On March 6, 2019, the Internal Revenue Service (IRS) issued Notice 2019-18 (Notice), announcing that it is retracting its previous position that prohibited pension plan sponsors from offering lump-sum cashouts to retirees who are receiving annuity payments from defined benefit plans. The Notice provides that the IRS will no longer assert that a plan amendment providing for a retiree lump-sum window program causes the plan to violate the required minimum distribution rules. The Notice states that the IRS and Treasury Department will continue to consider the issue of retiree lump sums generally, will not issue private letter rulings on this topic while it remains under consideration, and will continue to evaluate whether plans offering these lump sums satisfy other tax qualification requirements. As a result, plan sponsors can once again consider whether to offer lump-sum windows to retirees in pay status.

Background

In the years leading up to 2015, defined benefit plan sponsors increasingly made limited-time offers of a lump-sum cashout to retirees in pay status as a way of managing liabilities, PBGC premiums and administrative costs. Initially there were concerns that this practice could violate the Internal Revenue Code’s required minimum distribution rules, which provide that once a participant or beneficiary begins receiving lifetime annuity payments, his or her monthly payment amount may not increase and his or her payment period may not be modified except in specific, limited circumstances.

One of the limited circumstances in which the minimum distribution rules permit payments to increase after an annuity has started is a plan amendment that provides for the payment of increased benefits. Between 2012 and 2014, the IRS issued a series of private letter rulings that concluded that a retiree’s election to cash out the remainder of a lifetime annuity is permissible under this exception if the lump-sum cashout option is offered pursuant to a plan amendment and is only available during a limited window period. As a result, plan sponsors generally became more comfortable that retiree lump sums were permitted, though a number of plan sponsors who offered retiree lump sum windows still opted to obtain a private letter ruling covering the practice.

In July 2015, however, the IRS issued Notice 2015-49, which stated that allowing retirees to cash out their remaining annuity payments undermines the general intent of the required minimum distribution regulations, and that the IRS and Treasury Department intended to propose amendments to the regulations to prevent this practice. The amendments would have been effective July 9, 2015.

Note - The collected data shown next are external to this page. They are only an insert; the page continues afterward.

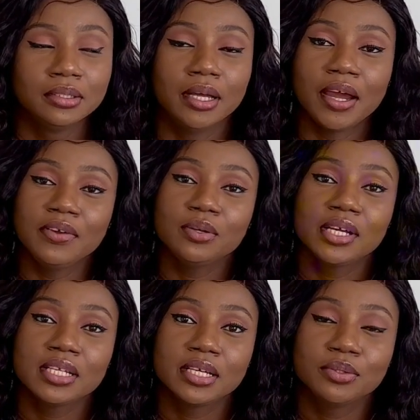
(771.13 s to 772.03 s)
I
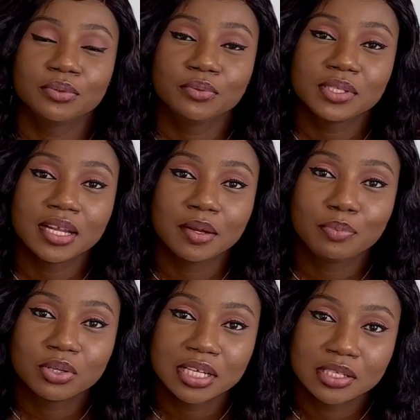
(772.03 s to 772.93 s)
relocated. We started
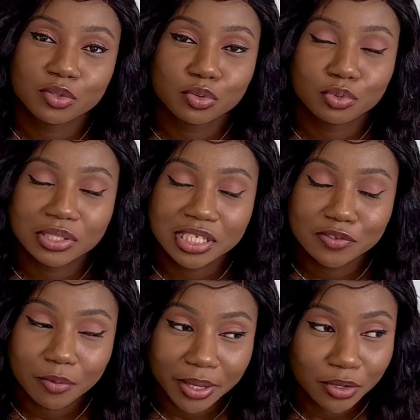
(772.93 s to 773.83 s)
process
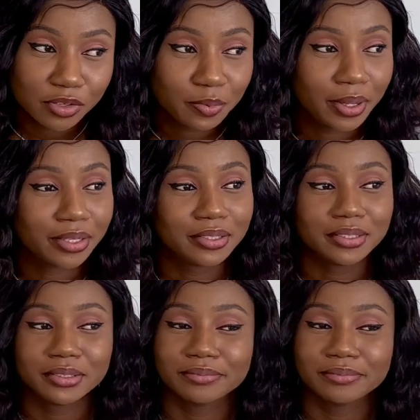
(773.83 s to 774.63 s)
for my husband.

After the IRS issued Notice 2015-49, plan sponsors stopped offering retiree lump-sum windows, but limited-time lump-sum offers to deferred vested participants who had not yet commenced payments continued to be a relatively common practice.

Notice 2019-18

In Notice 2019-18, the IRS announced that it no longer intends to propose amendments to the minimum required distribution regulations. Importantly, the Notice states:

Until further guidance is issued, the IRS will not assert that a plan amendment providing for a retiree lump-sum window program causes the plan to violate § 401(a)(9), but will continue to evaluate whether the plan, as amended, satisfies the requirements of §§ 401(a)(4), 411, 415, 417, 436, and other sections of the Code.

The Notice provides that the IRS will not issue private letter rulings regarding retiree lump-sum windows while the issue remains under consideration. However, the Notice states that if a plan is eligible and applies for a determination letter, any favorable determination letter would not include a caveat regarding the retiree lump-sum window – in other words, the letter would cover the tax-qualification of the plan amendment providing for the window.

Next Steps

In light of the Notice, defined benefit plan sponsors can consider whether a lump-sum cashout for retirees in pay status may be desirable. Sponsors interested in such a program should:

  • Work with counsel to assess any risks associated with a lump-sum offer under the required minimum distribution rules, particularly because a determination letter will not be available in many situations under the current determination letter program.
  • Take into account other tax qualification requirements in offering such a window, including nondiscrimination testing, spousal consent rules, and restrictions on underfunded plans.
  • Keep in mind ERISA fiduciary considerations regarding the form and content of the disclosure that accompanies a lump-sum offer. Both the Department of Labor and a Government Accountability Office report have expressed concerns with the adequacy of disclosures regarding lump-sum windows.